+++ Data under study

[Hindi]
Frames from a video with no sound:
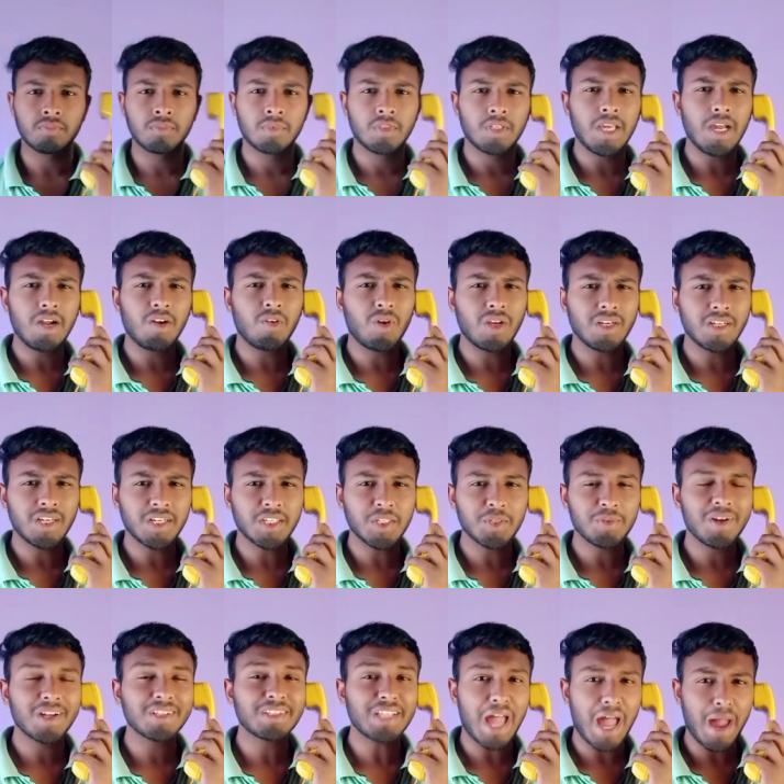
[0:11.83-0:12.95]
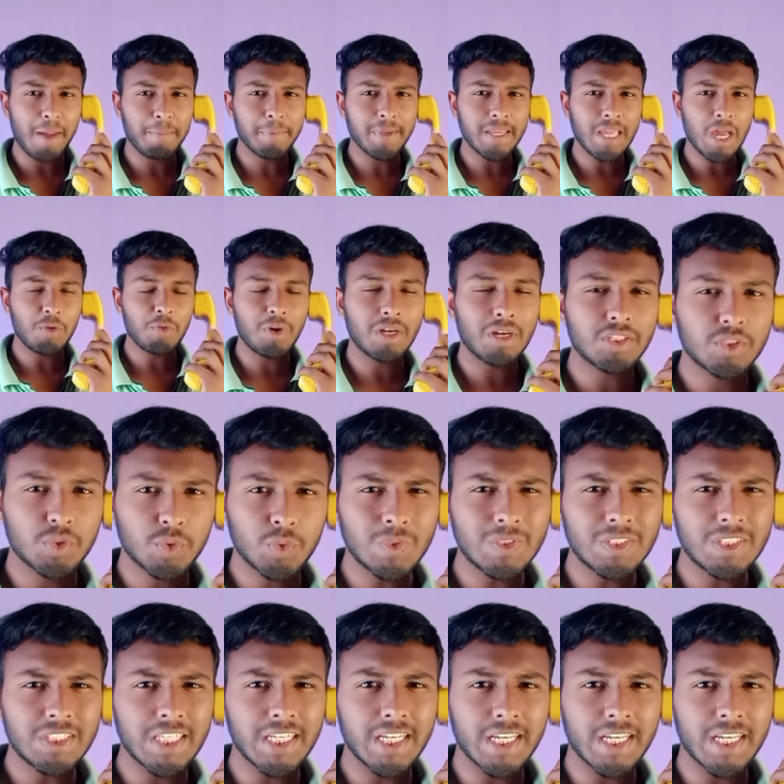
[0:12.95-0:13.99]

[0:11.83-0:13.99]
क्या कॉल करते वक्त आपकी आवाज गूंजती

++++++

### Requirement
Leaving the pictures aside, give back all the records exactly as they are.

### Solution for this exercise
[Hindi]
Frames from a video with no sound:
[0:11.83-0:12.95]
[0:12.95-0:13.99]

[0:11.83-0:13.99]
क्या कॉल करते वक्त आपकी आवाज गूंजती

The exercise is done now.